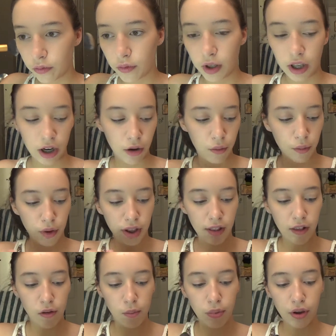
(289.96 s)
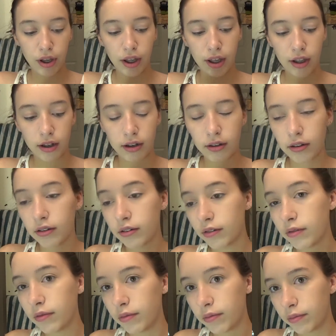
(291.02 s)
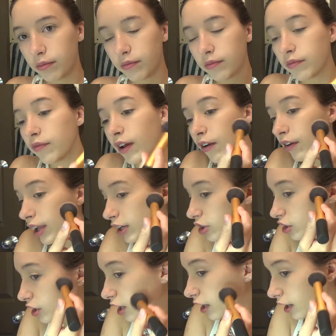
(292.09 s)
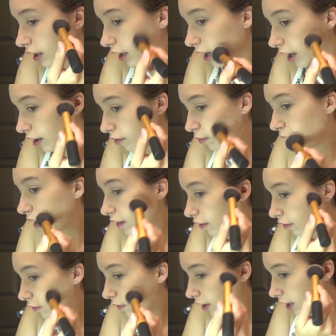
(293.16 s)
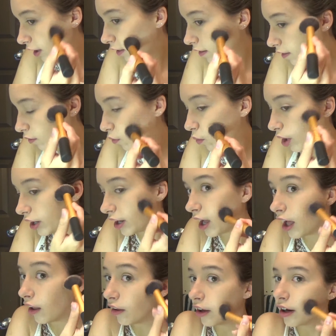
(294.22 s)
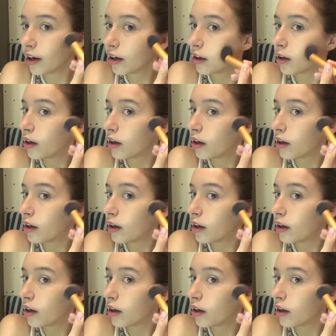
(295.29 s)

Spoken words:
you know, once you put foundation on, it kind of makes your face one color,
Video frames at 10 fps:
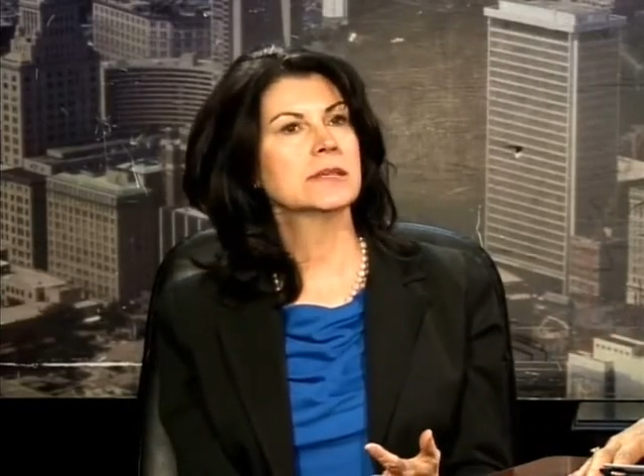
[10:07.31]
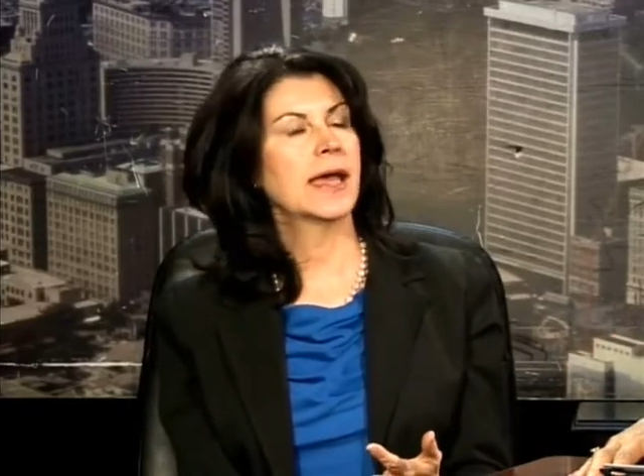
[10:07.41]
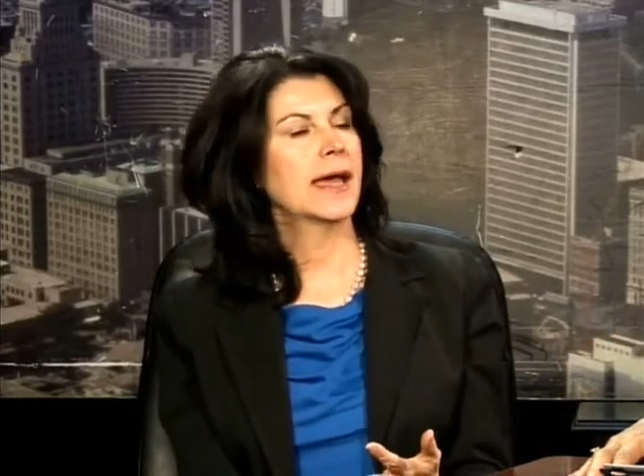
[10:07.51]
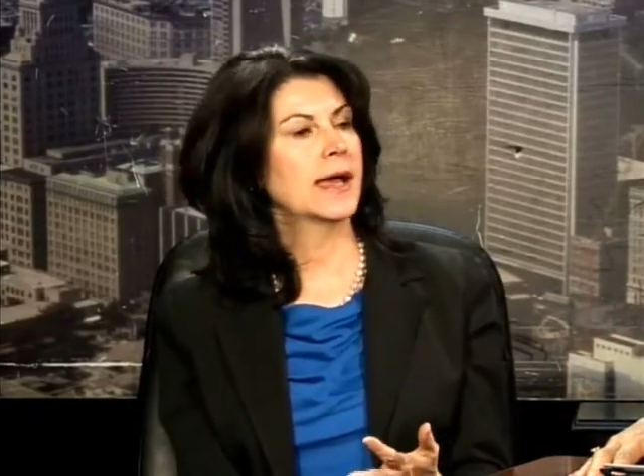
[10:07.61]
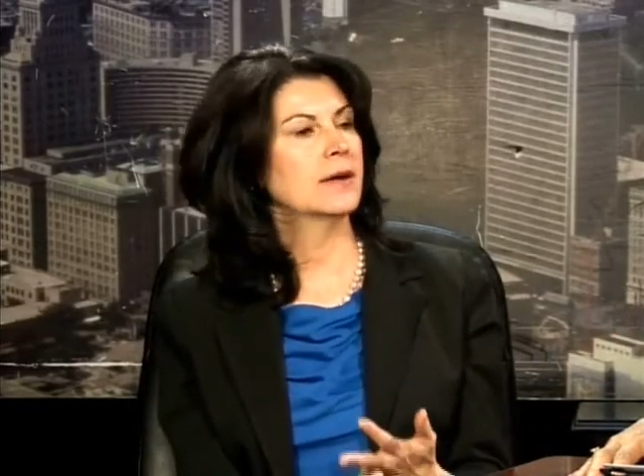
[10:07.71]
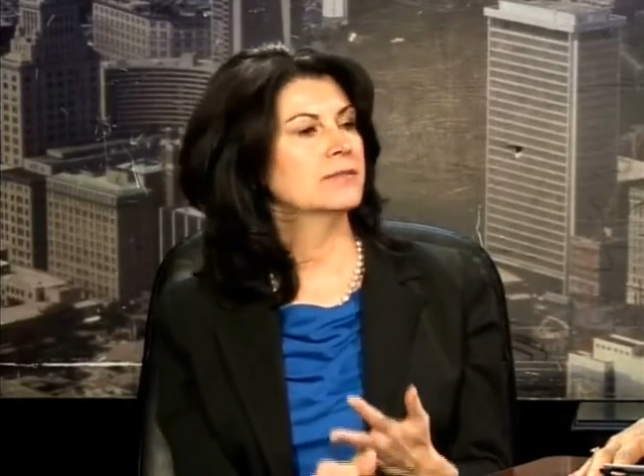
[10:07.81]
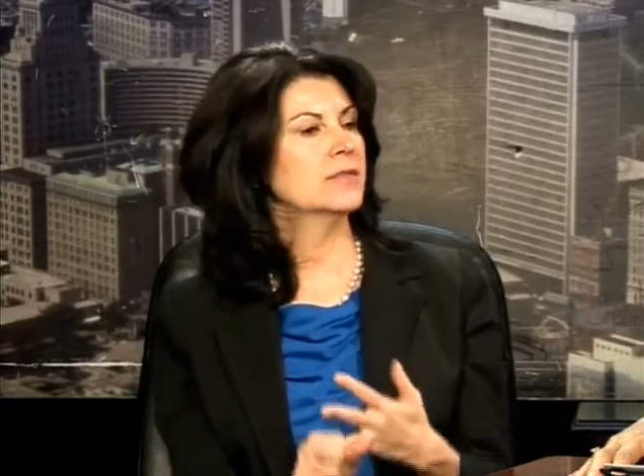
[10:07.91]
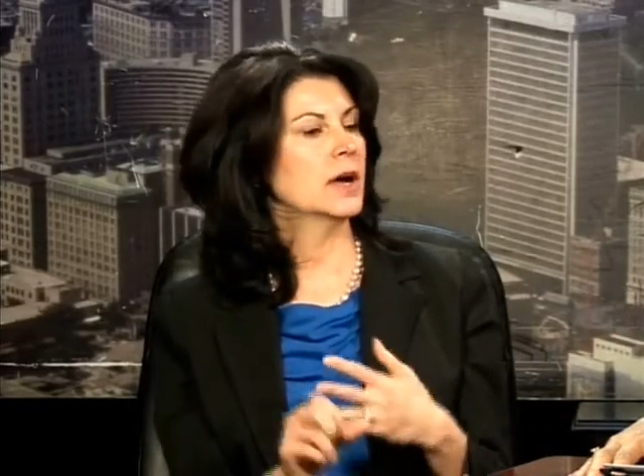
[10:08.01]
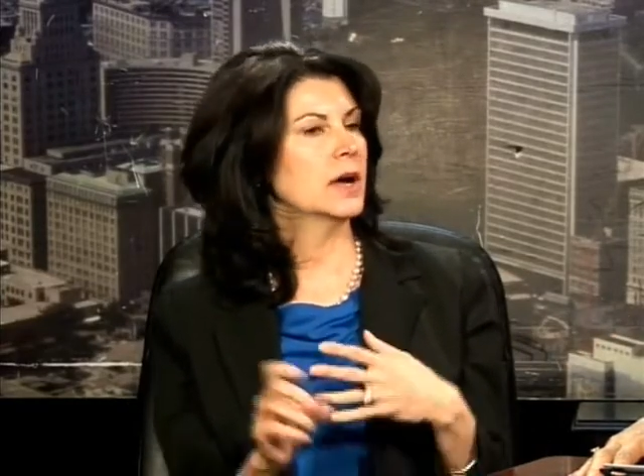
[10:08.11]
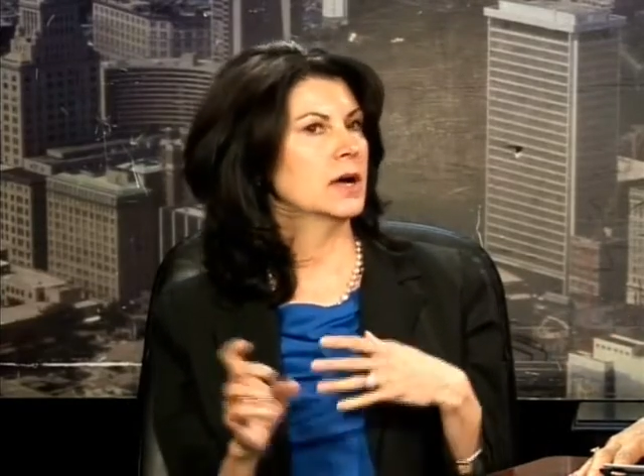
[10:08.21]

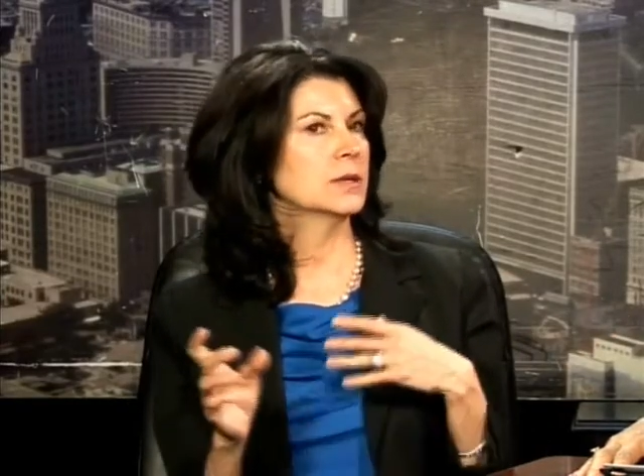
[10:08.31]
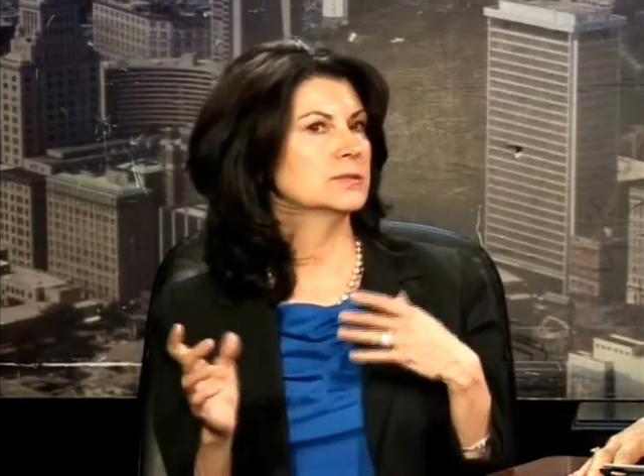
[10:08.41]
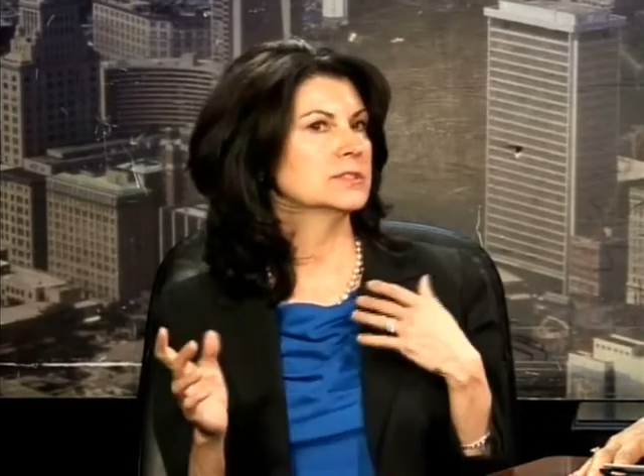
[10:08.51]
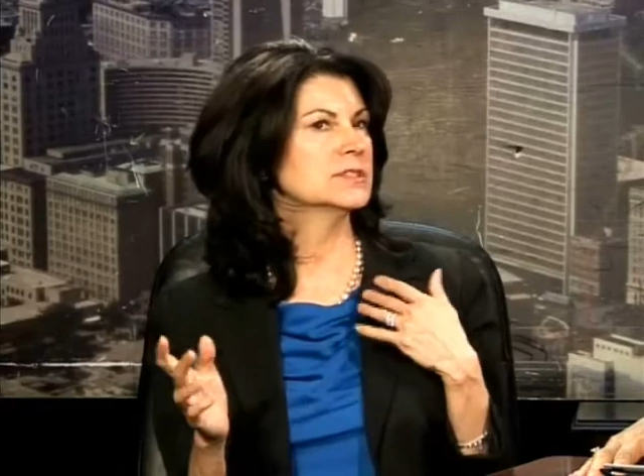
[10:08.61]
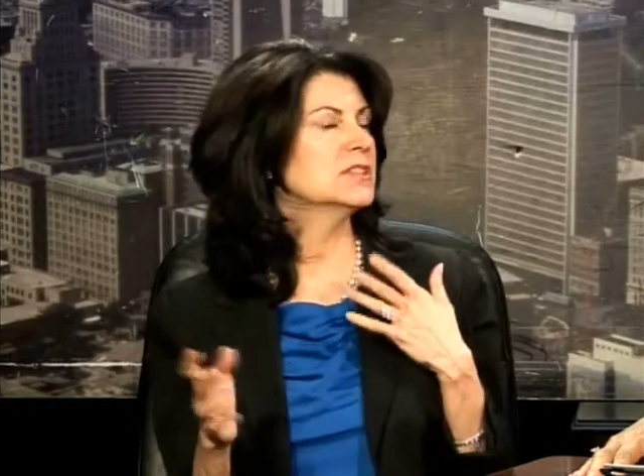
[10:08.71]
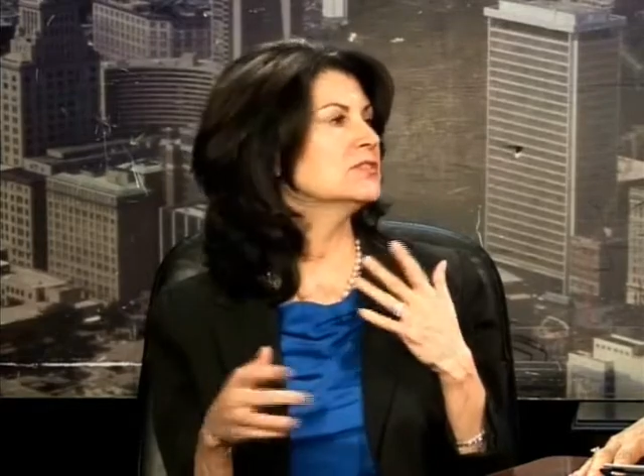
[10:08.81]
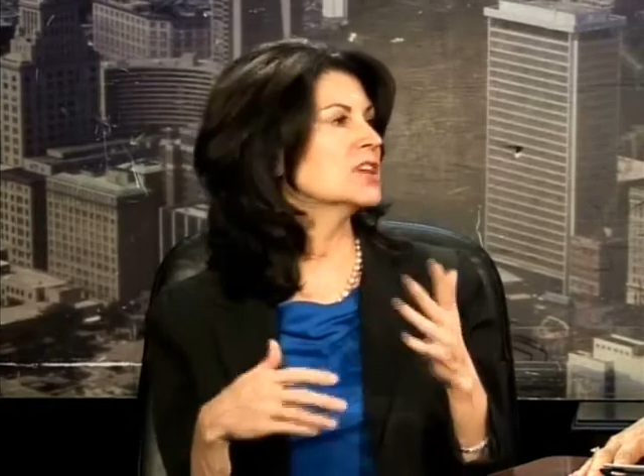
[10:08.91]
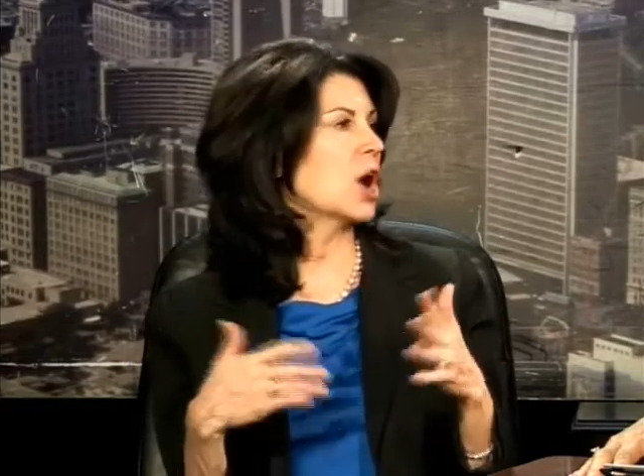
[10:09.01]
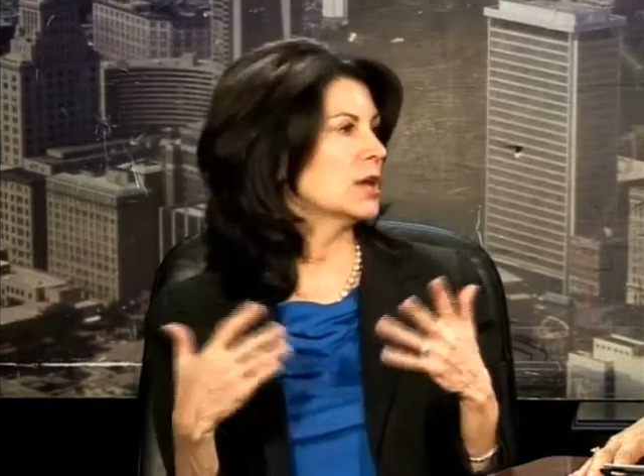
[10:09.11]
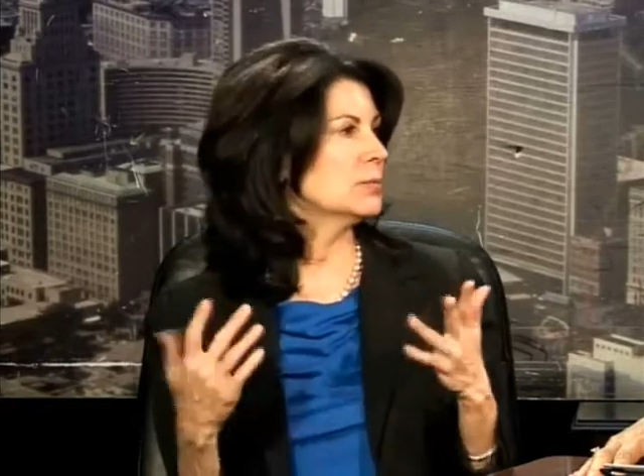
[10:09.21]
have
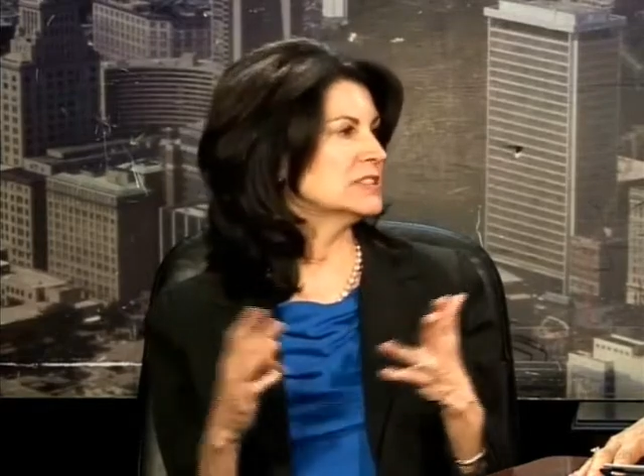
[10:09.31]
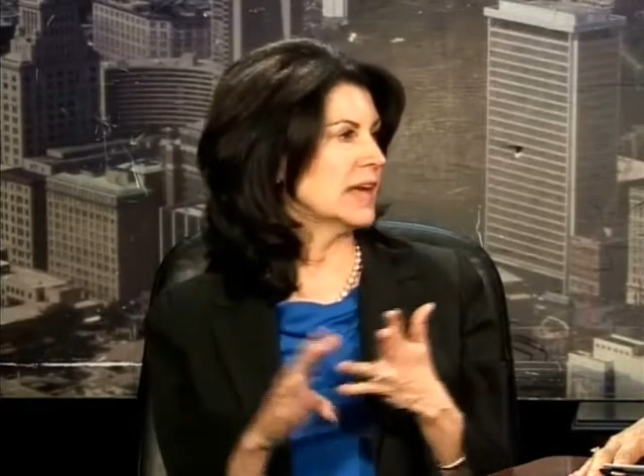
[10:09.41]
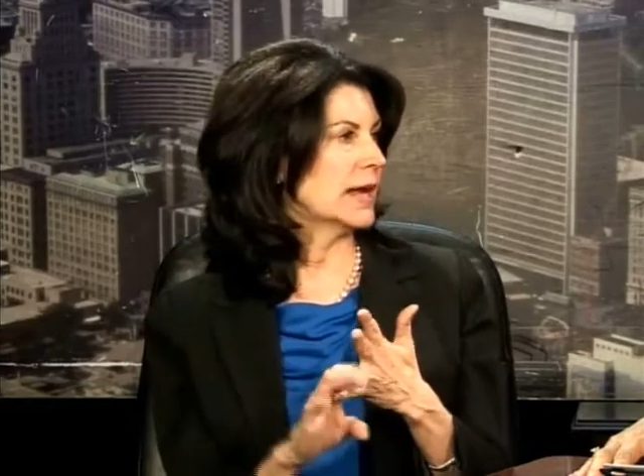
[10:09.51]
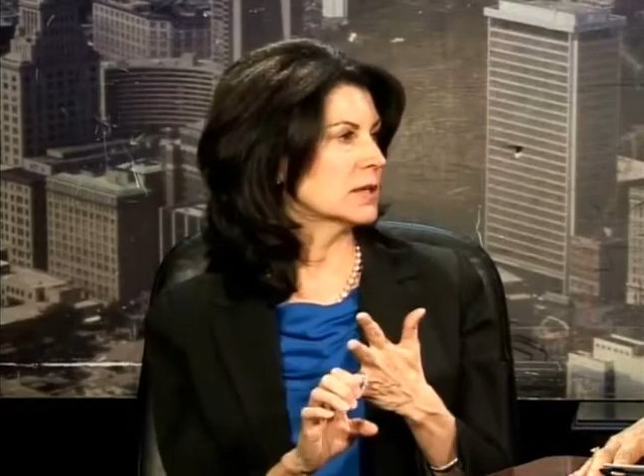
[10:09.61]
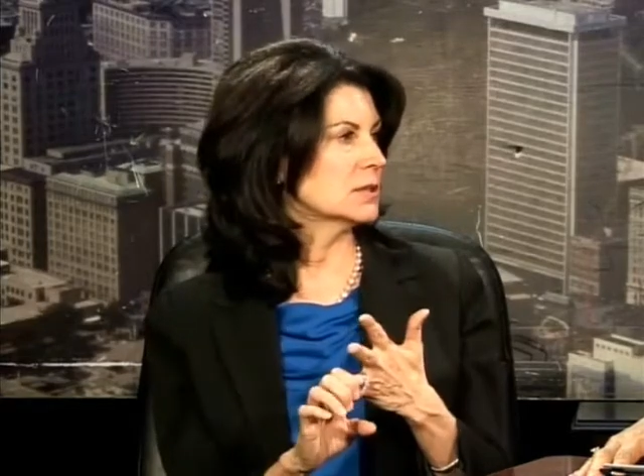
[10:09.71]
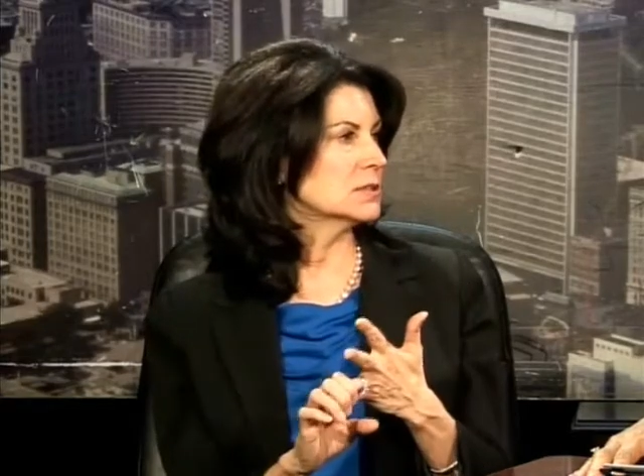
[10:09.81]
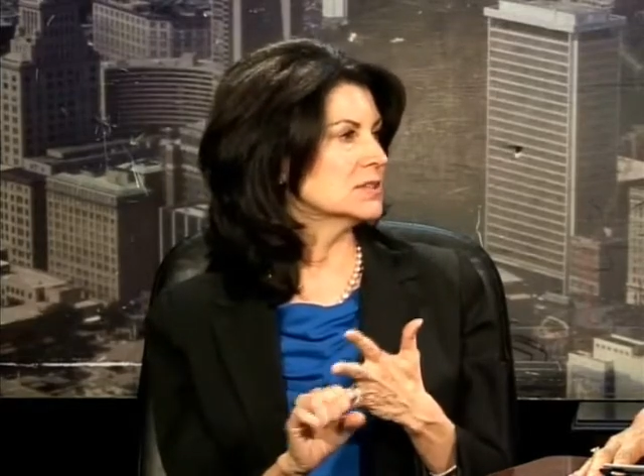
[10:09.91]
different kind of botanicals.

##########

- **Problem**
Since the pictures are not wanted, write out the rest of the data exactly as it reads.

- **Solution**
(289.96 s)
(291.02 s)
(292.09 s)
(293.16 s)
(294.22 s)
(295.29 s)

Spoken words:
you know, once you put foundation on, it kind of makes your face one color,
Video frames at 10 fps:
[10:07.31]
[10:07.41]
[10:07.51]
[10:07.61]
[10:07.71]
[10:07.81]
[10:07.91]
[10:08.01]
[10:08.11]
[10:08.21]

[10:08.31]
[10:08.41]
[10:08.51]
[10:08.61]
[10:08.71]
[10:08.81]
[10:08.91]
[10:09.01]
[10:09.11]
[10:09.21]
have
[10:09.31]
[10:09.41]
[10:09.51]
[10:09.61]
[10:09.71]
[10:09.81]
[10:09.91]
different kind of botanicals.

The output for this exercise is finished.